AudioNow
- Company type: Private
- Industry: Telecommunications
- Founded: 2008
- Headquarters: Washington, D.C., USA
- Area served: Worldwide
- Key people: Elan Blutinger (President) & (CEO)
- Number of employees: 10-50(June 2014)
- Website: audionow.com

= AudioNow =

AudioNow is a company which connects diaspora communities to their countries of origin and news in their native languages through mobile access to radio and television content. Founded in 2008, AudioNow is headquartered in Washington, D.C. The business currently operates on a call-to-listen platform.

==History==
AudioNow was founded in 2008 by Elan Blutinger.
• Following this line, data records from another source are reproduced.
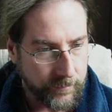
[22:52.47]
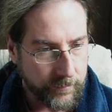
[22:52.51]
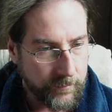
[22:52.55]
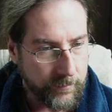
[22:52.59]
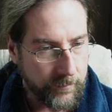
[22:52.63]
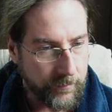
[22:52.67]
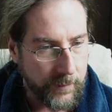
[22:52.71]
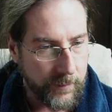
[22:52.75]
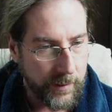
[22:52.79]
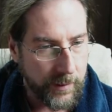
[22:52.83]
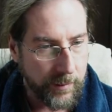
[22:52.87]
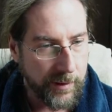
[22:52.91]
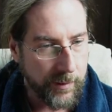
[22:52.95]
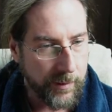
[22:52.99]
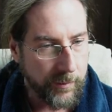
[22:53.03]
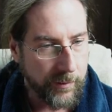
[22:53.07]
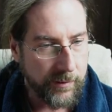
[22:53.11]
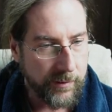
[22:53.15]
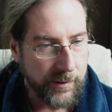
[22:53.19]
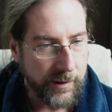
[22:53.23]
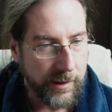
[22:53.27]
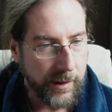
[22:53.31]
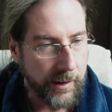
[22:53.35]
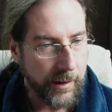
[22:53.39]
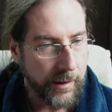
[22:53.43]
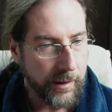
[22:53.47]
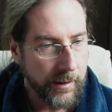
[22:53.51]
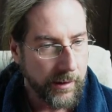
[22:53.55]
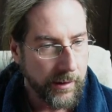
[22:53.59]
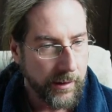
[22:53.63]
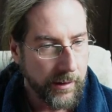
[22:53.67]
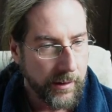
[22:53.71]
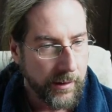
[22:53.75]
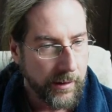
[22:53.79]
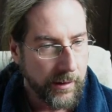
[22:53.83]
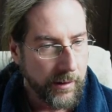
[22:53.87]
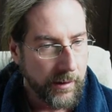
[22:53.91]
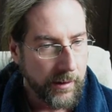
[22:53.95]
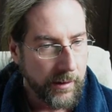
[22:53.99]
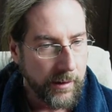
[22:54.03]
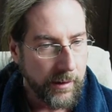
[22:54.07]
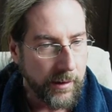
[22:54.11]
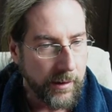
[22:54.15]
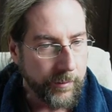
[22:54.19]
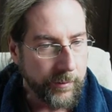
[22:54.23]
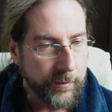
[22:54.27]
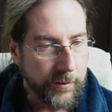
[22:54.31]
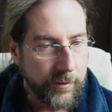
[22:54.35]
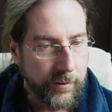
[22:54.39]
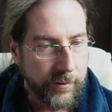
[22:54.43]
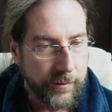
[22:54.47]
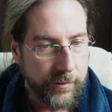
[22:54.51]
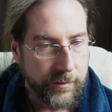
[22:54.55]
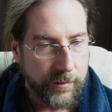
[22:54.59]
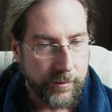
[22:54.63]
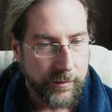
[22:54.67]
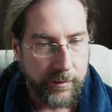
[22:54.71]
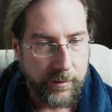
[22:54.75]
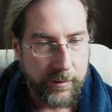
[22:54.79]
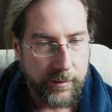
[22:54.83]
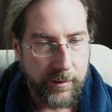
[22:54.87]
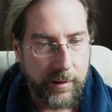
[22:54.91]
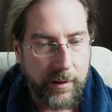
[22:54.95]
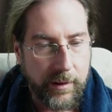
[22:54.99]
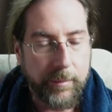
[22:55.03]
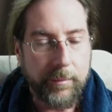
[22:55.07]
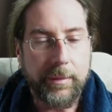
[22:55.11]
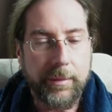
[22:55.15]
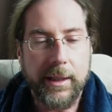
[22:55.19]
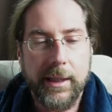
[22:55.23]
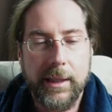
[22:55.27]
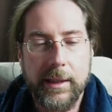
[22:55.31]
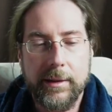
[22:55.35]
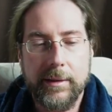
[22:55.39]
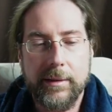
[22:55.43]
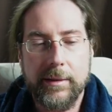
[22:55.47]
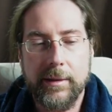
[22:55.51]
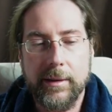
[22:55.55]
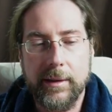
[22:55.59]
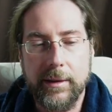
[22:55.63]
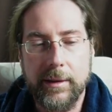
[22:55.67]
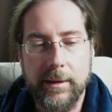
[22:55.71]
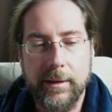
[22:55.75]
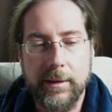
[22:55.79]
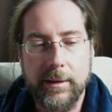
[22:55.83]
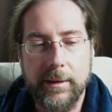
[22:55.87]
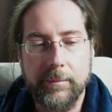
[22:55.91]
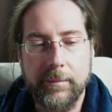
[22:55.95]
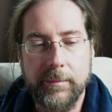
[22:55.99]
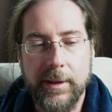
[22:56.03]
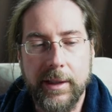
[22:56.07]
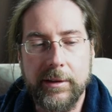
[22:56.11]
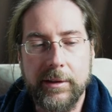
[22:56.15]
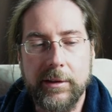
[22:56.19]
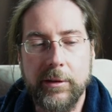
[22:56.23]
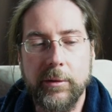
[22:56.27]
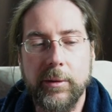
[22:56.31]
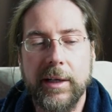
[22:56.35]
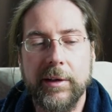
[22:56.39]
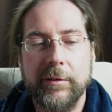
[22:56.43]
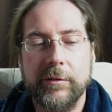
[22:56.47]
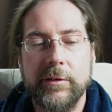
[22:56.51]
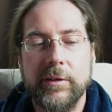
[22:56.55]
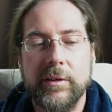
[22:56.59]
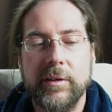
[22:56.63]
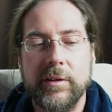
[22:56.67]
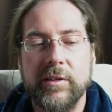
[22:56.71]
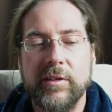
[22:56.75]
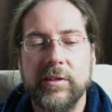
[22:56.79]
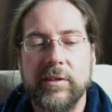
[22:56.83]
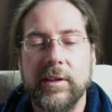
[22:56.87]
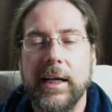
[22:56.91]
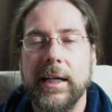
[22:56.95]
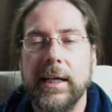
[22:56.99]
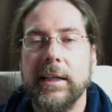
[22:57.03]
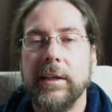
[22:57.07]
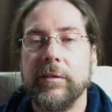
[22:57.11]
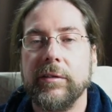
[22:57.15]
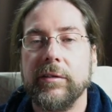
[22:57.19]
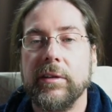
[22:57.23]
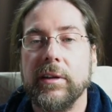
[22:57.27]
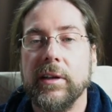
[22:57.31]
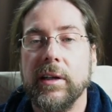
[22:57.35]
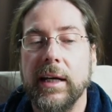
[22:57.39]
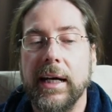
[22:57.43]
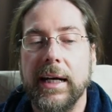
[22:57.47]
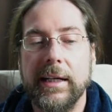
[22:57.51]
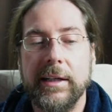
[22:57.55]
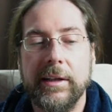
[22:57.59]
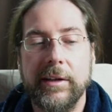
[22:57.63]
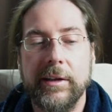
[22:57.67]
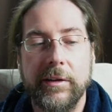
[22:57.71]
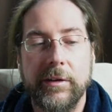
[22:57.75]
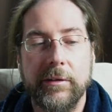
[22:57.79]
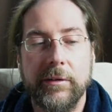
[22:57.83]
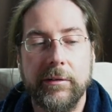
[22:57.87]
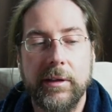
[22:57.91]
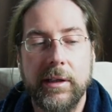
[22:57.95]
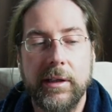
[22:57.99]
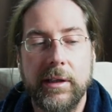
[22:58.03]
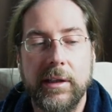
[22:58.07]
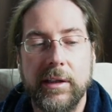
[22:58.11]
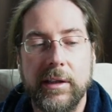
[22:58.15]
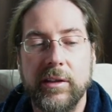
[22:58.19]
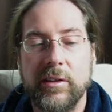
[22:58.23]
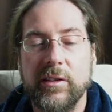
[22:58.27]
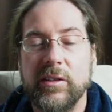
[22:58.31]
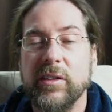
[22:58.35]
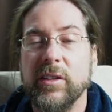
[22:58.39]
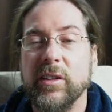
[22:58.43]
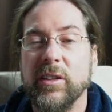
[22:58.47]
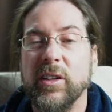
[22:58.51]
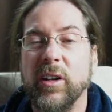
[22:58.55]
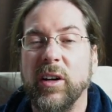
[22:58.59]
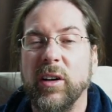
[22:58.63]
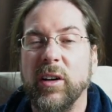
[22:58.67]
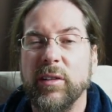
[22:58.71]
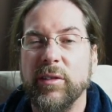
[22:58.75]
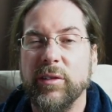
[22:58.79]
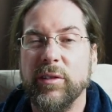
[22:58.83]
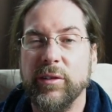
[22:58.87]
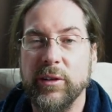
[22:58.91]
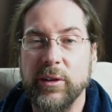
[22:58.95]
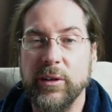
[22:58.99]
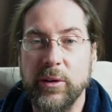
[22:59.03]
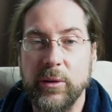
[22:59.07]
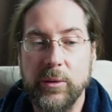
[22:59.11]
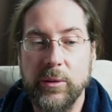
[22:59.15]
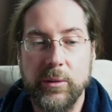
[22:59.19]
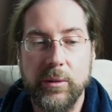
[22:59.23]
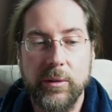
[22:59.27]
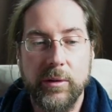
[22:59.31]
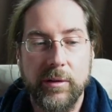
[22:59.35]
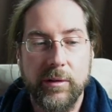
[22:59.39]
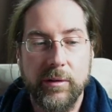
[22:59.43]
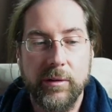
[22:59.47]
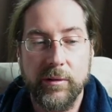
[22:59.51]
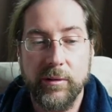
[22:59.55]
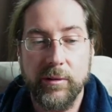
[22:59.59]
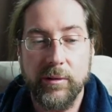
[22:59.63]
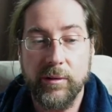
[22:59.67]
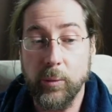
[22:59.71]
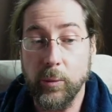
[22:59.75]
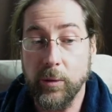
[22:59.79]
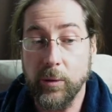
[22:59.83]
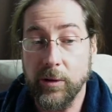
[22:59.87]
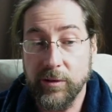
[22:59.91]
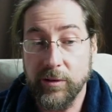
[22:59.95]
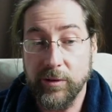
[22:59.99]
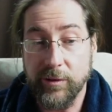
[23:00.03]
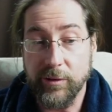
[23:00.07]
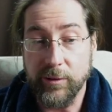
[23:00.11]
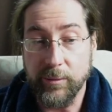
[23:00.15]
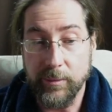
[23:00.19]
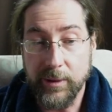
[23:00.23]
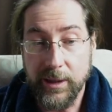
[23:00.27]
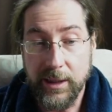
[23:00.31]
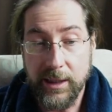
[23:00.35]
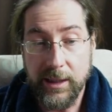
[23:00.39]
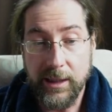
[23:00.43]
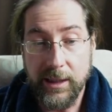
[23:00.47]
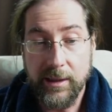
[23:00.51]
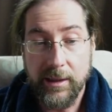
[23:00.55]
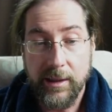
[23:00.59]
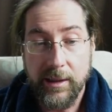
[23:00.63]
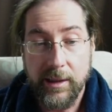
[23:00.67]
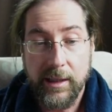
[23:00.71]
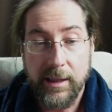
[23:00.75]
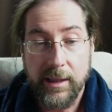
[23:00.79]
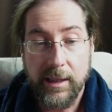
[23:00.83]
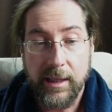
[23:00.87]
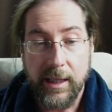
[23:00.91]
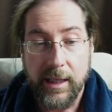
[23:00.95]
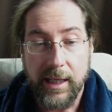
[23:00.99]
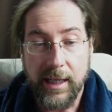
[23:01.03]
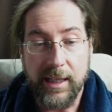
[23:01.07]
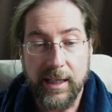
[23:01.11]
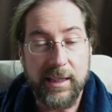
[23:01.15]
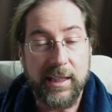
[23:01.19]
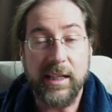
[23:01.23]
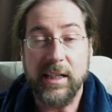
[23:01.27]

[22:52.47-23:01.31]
where was I? I'm too, too but um, you have to decide if the ID3 is the car for you. It was for me and then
Blutinger has been a managing director of Alpine Consolidated, LLC since 1996 and led the launch, IPO, and sale of multiple public travel companies in the US and the UK: He subsequently was a Director at Hotels.com and chaired the Special Committee that sold the company to IAC/ InterActiveCorp.

After the 2010 Haiti earthquake, the business to expand to Haiti. Partners include the United Nations, BBC, Voice of America, Al Jazeera, IMG College, C-SPAN, Adventist World Radio, Radio Free Asia, and Radio France Internationale.

In June 2018, AudioNow was acquired by Zeno Radio, now known as Zeno Media.